In June 2020, the body of 28-year-old Tshegofatso Pule, who was eight months pregnant, was found stabbed and hanging from a tree outside Johannesburg (News24, 2020).
The brutality of the murder shocked the nation. But the crime was one of many.
South Africa suffers from exceptionally high levels of gender-based violence (GBV). One in every four South African women will experience intimate partner violence in their lifetimes, and a woman is murdered every three hours in the country (Centre for the Study of Violence and Reconciliation, 2017, 2019; Africa Check, 2020).
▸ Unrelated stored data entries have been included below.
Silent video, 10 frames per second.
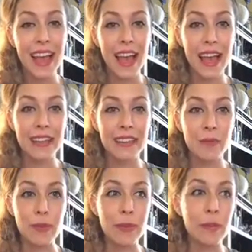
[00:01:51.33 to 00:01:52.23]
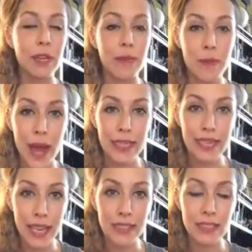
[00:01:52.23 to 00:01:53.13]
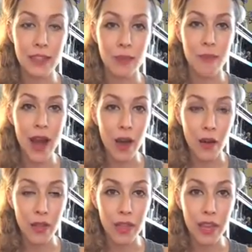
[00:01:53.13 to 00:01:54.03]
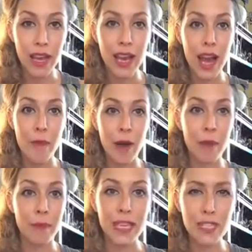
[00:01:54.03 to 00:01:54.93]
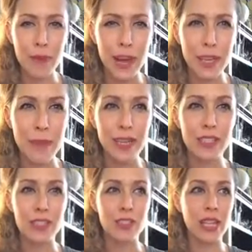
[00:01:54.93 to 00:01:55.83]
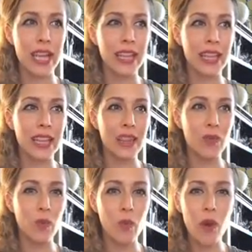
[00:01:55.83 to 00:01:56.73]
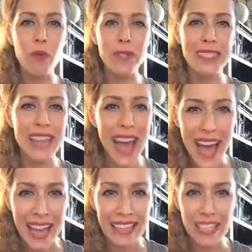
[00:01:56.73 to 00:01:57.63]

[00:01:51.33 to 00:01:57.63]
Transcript: And people get a bad taste in their mouth about Beachbody because they're like, "What was that?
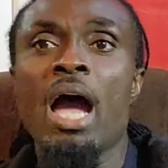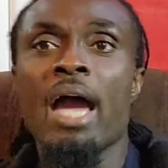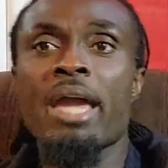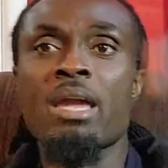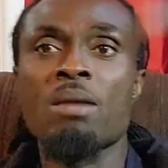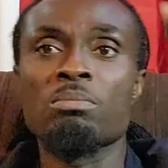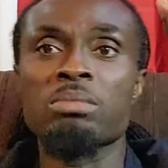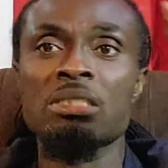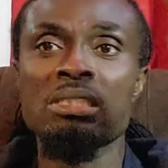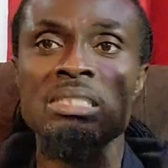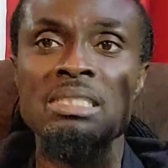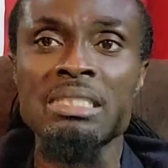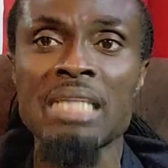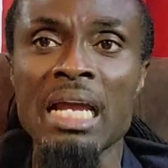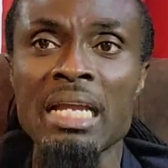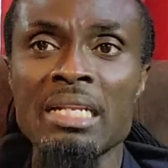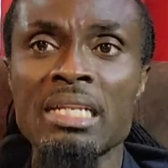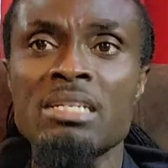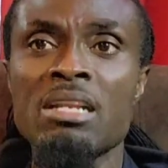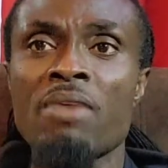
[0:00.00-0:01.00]
I am
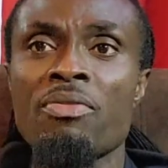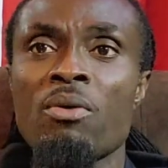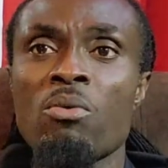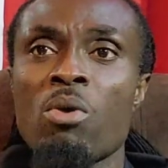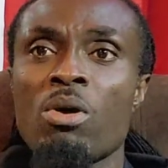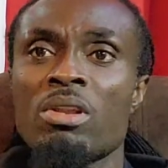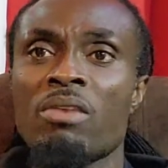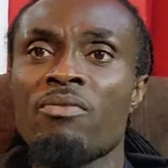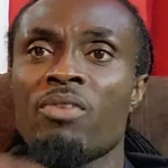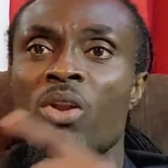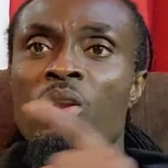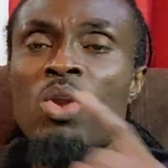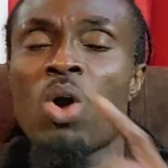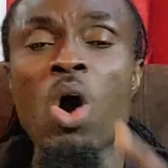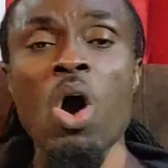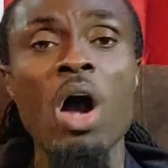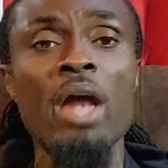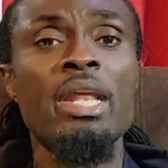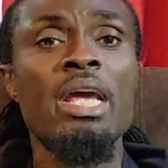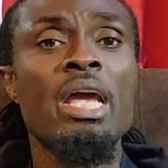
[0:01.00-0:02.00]
standing on the word of the
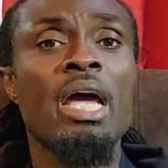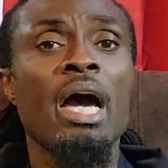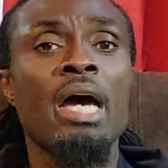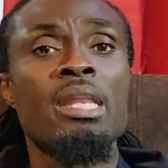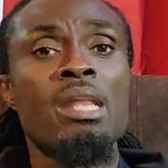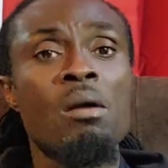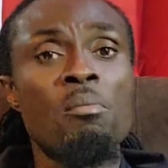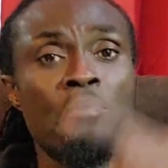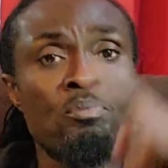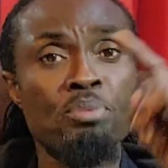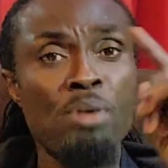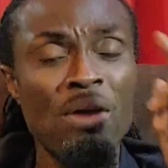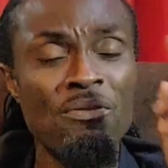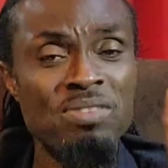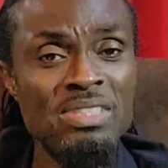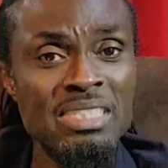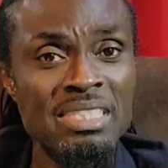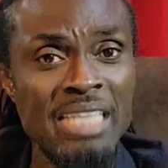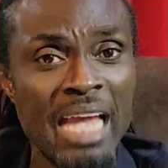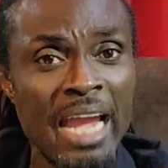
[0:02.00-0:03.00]
Lord and I'm
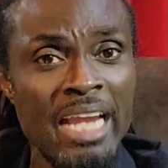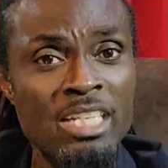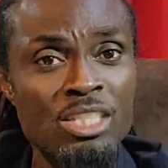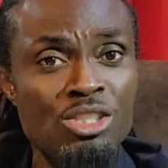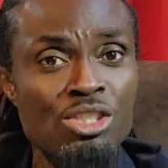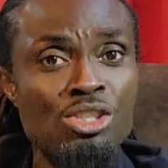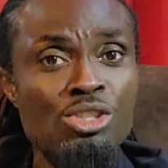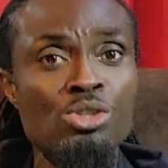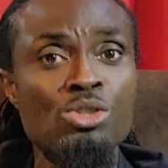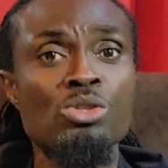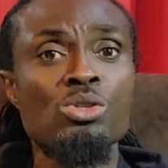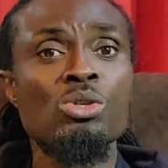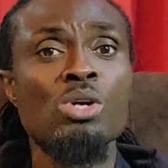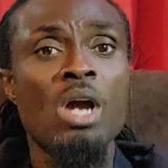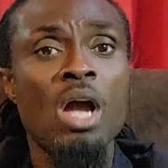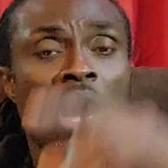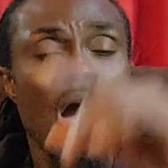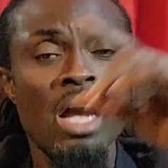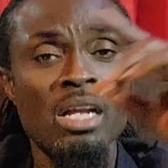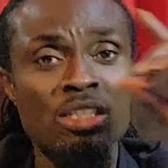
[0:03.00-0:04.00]
prophesying to you
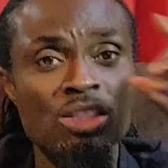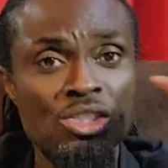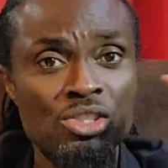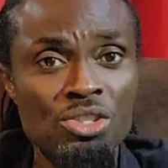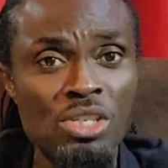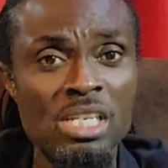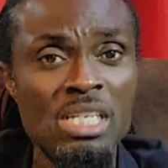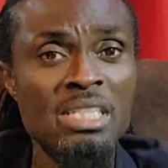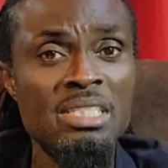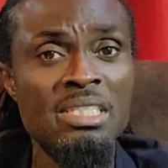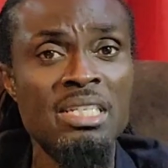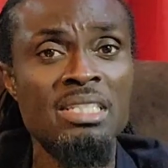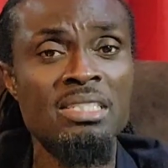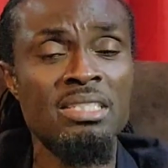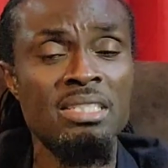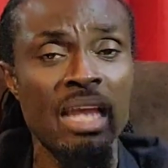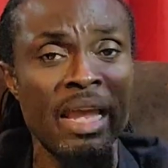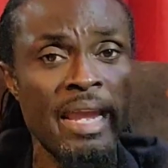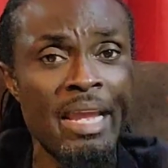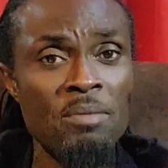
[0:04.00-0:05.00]
at
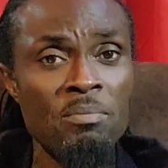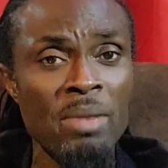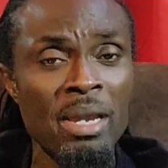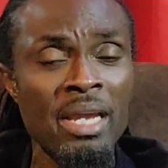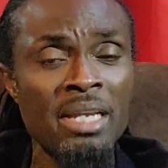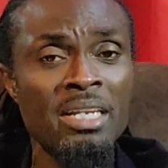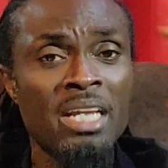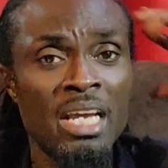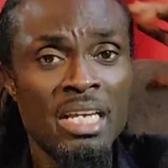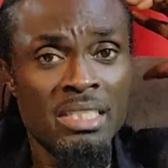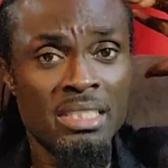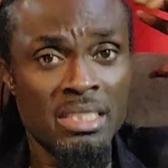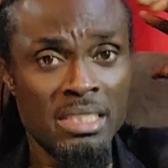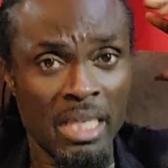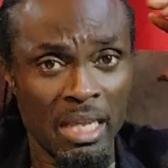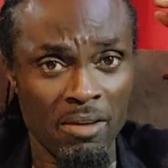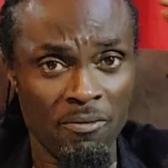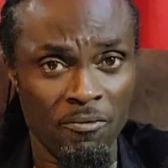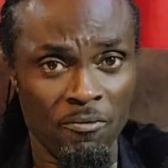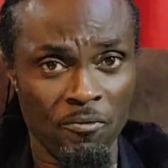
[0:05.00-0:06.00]
Jesus, amen,
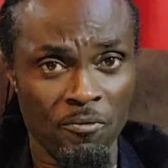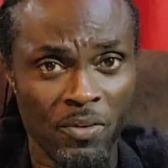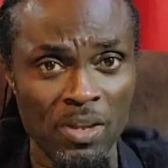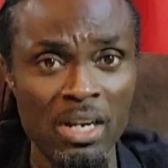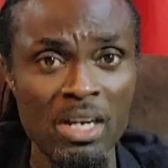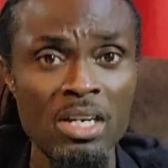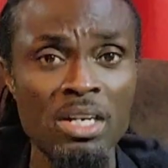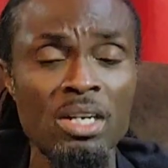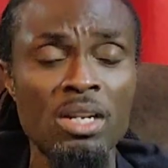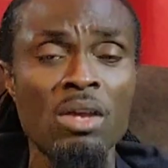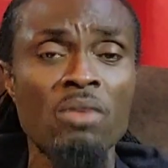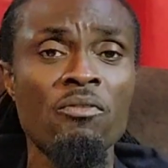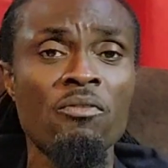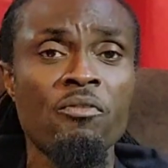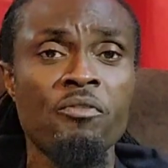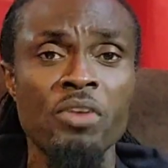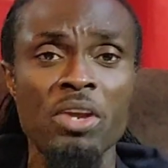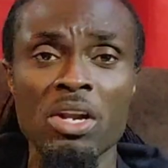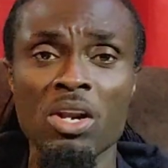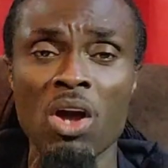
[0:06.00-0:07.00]
say fill,
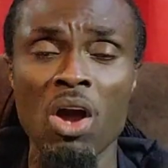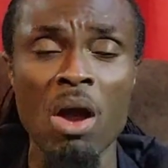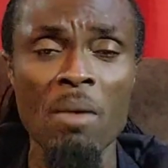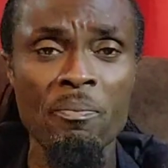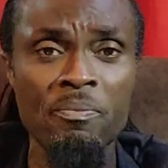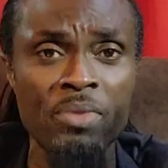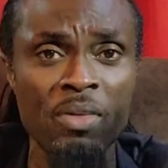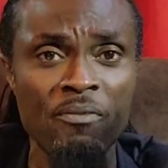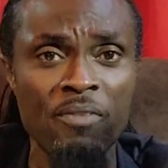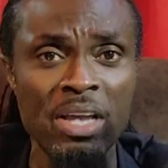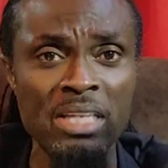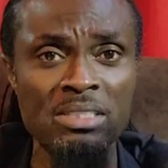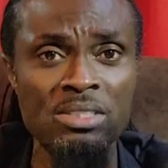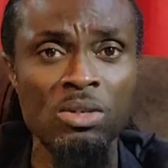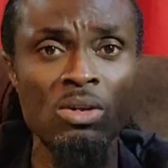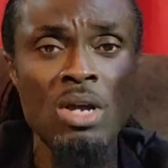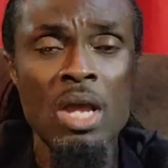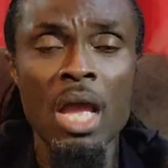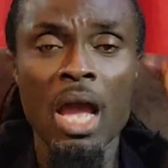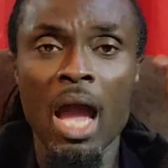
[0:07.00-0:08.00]
fill up the
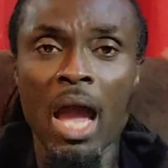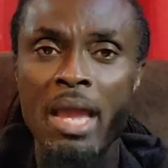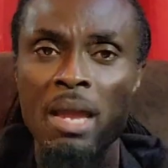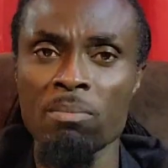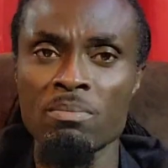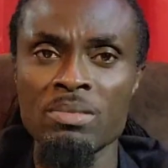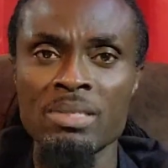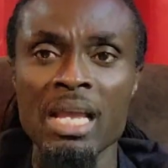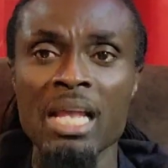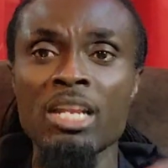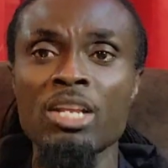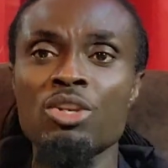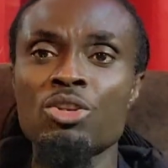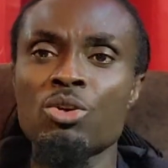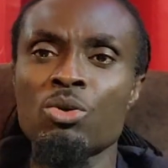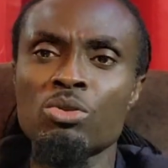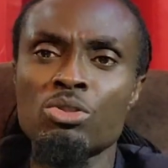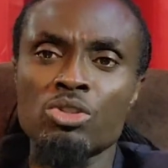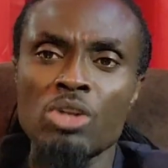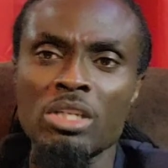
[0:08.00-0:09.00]
vessel. I am telling
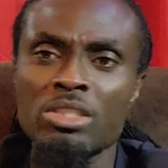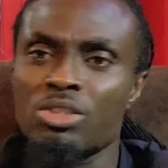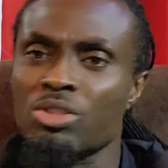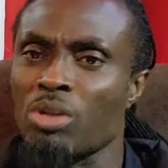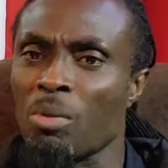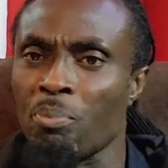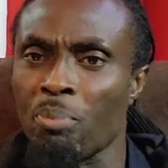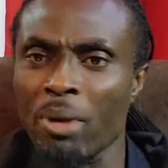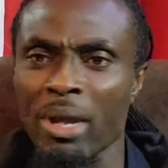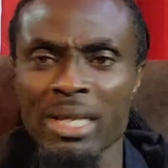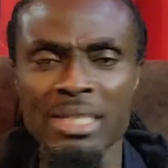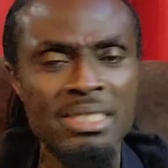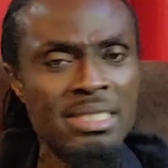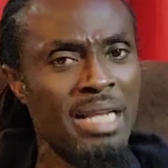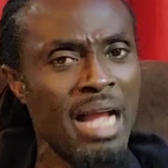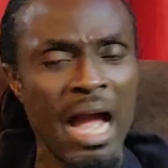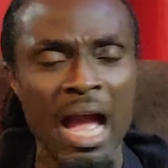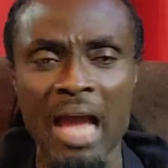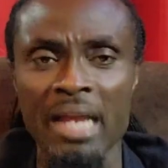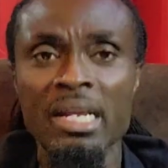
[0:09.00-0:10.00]
you just to praise
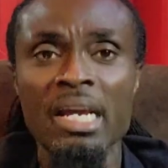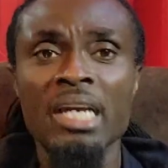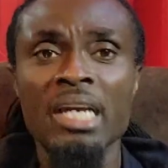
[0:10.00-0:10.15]
God.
Lockdown measures intended to curb the spread of COVID-19 may have exacerbated this crisis, leaving many women and girls vulnerable at home and unable to access help from organizations fighting GBV (Amnesty International, 2021).
During the first three weeks of the lockdown in April 2020, the government’s GBV Command Centre received more than 120,000 calls from victims of violence (Global Risk Insights, 2021), and news of gender-based violence cases frequently dominated both traditional and social media.
The South African Police Service (2020) reported 53,293 sexual offenses between April 2019 and March 2020, an average of 146 per day and a 2% increase from the previous year. A majority (42,289) were rape cases. The number of actual cases is almost certainly higher, as sexual violence often goes unreported (Global Risk Insights, 2021; Centre for the Study of Violence and Reconciliation, 2017).
The most recent national Afrobarometer survey indicates that most South Africans believe that GBV in the country has increased over the past year, and they cite alcohol and drug abuse and unemployment as major factors contributing to this crisis. Women report feeling less safe than men at home and in their neighbourhood.
Most South Africans say that domestic violence is a legal matter that requires the involvement of law enforcement, rather than a personal affair that should be handled within the family.